Иные всю жизнь в науке обещают, создают вокруг своих дел обстановку секретности, прячутся от людей — и живут припеваючи, пожинают все блага и привилегии, — и этот таинственный ореол мнимого величия ухитряются пронести до конца жизни. А кто осмелится упрекнуть их в бесплодии, того назовут несерьёзным, не ведающим тайн и превратностей научного поиска. Ловкие умы даже философский тезис придумали: «Ошибки одних ведут к открытиям других».
Филимонов не искал компромиссов с совестью. Для себя решил: программу по импульсатору буду ставить широко, однако и на самый большой размах дела хватит половины от тех средств, что раньше тратил «Титан».
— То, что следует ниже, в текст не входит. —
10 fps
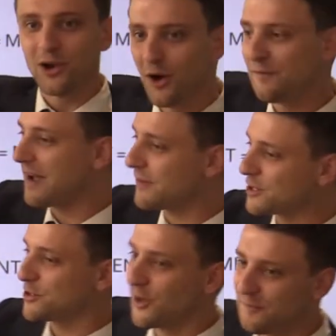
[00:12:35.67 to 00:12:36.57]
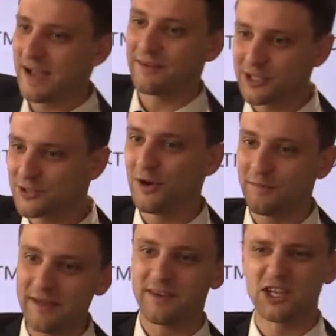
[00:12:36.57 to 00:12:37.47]
law of average, law of average,
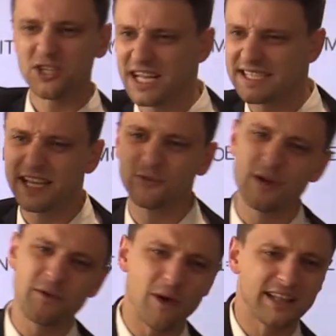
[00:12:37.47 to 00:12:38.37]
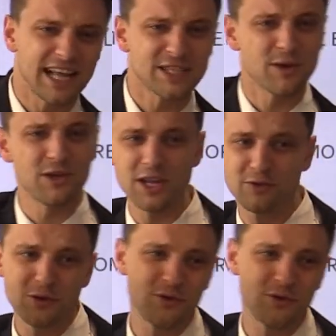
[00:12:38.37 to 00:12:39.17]
law of average, and I say to everyone, that's what you need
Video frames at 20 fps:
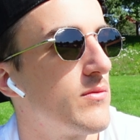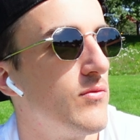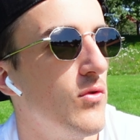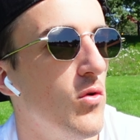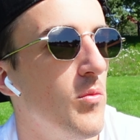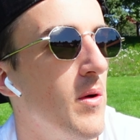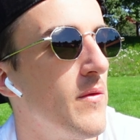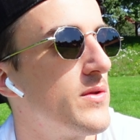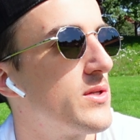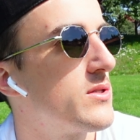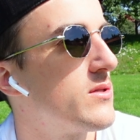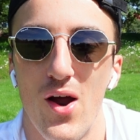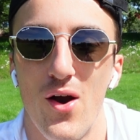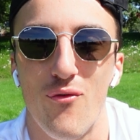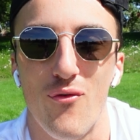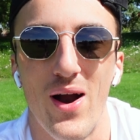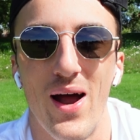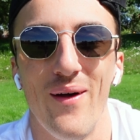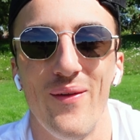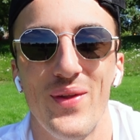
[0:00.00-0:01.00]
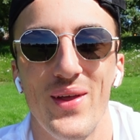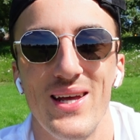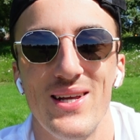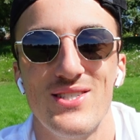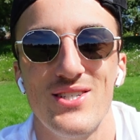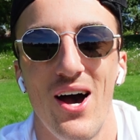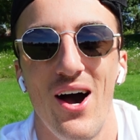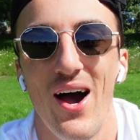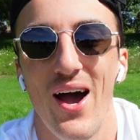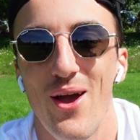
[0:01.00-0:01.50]
4 months around the
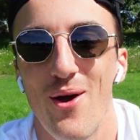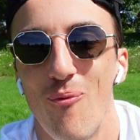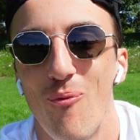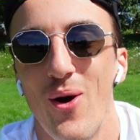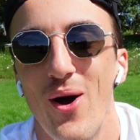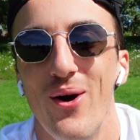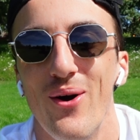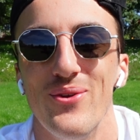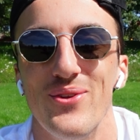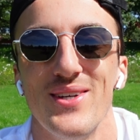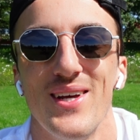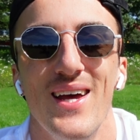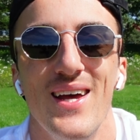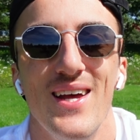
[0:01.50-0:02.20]
entire world.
В пятом часу почувствовал усталость. Вышел в приёмную, взял у секретарши ворох записок, сунул в карман и пошёл на улицу. В коридоре ему встречались люди; одному в рассеянности едва кивнул на приветствие, испугался невольно проявленного невнимания, окликнул человека; тот остановился и Николай подошёл к нему.
— Вы, кажется, мне что-то сказали?
— Нет, я ничего вам не сказал, Николай Авдеевич. Поздоровался с вами — и только!
— Тогда простите. Я только что занимался расчётами, ещё не остыл от своих проклятых чисел; ради бога — извините.